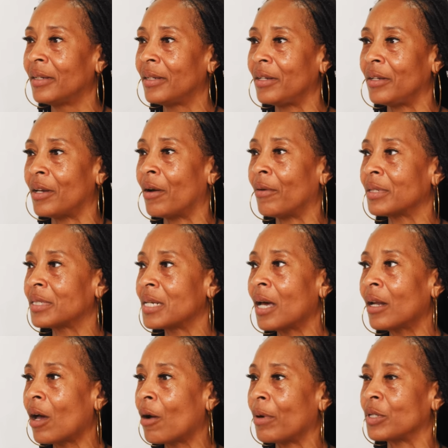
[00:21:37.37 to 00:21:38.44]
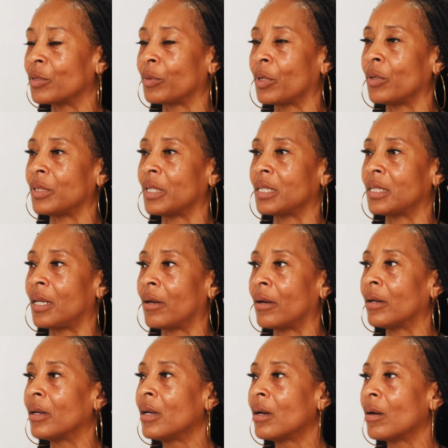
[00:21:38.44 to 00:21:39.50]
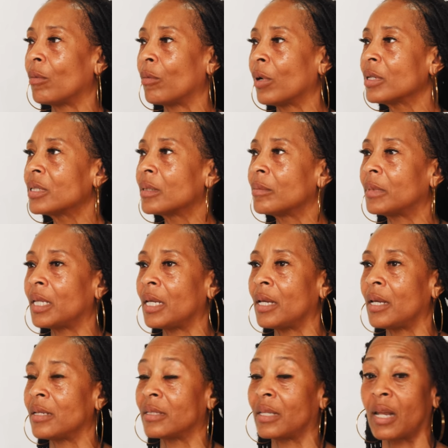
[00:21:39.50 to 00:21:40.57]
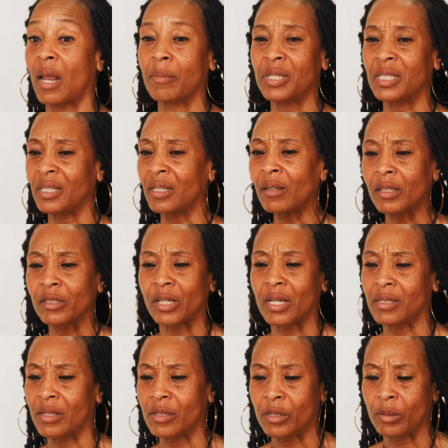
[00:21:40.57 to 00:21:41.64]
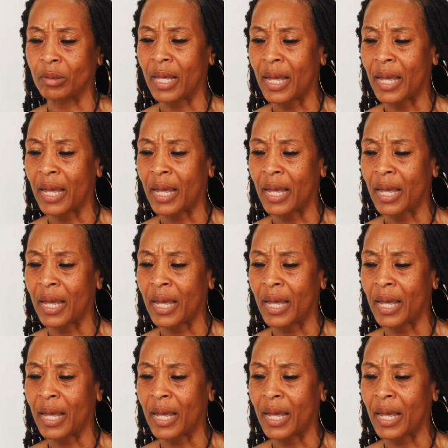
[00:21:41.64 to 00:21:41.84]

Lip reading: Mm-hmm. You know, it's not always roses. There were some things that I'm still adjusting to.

________________________

Give again the lines from the line that contains "[00:21:38.44 to 00:21:39.50]" through the last line of the material above, exactly and with both ends included. Omit the pictures.

[00:21:38.44 to 00:21:39.50]
[00:21:39.50 to 00:21:40.57]
[00:21:40.57 to 00:21:41.64]
[00:21:41.64 to 00:21:41.84]

Lip reading: Mm-hmm. You know, it's not always roses. There were some things that I'm still adjusting to.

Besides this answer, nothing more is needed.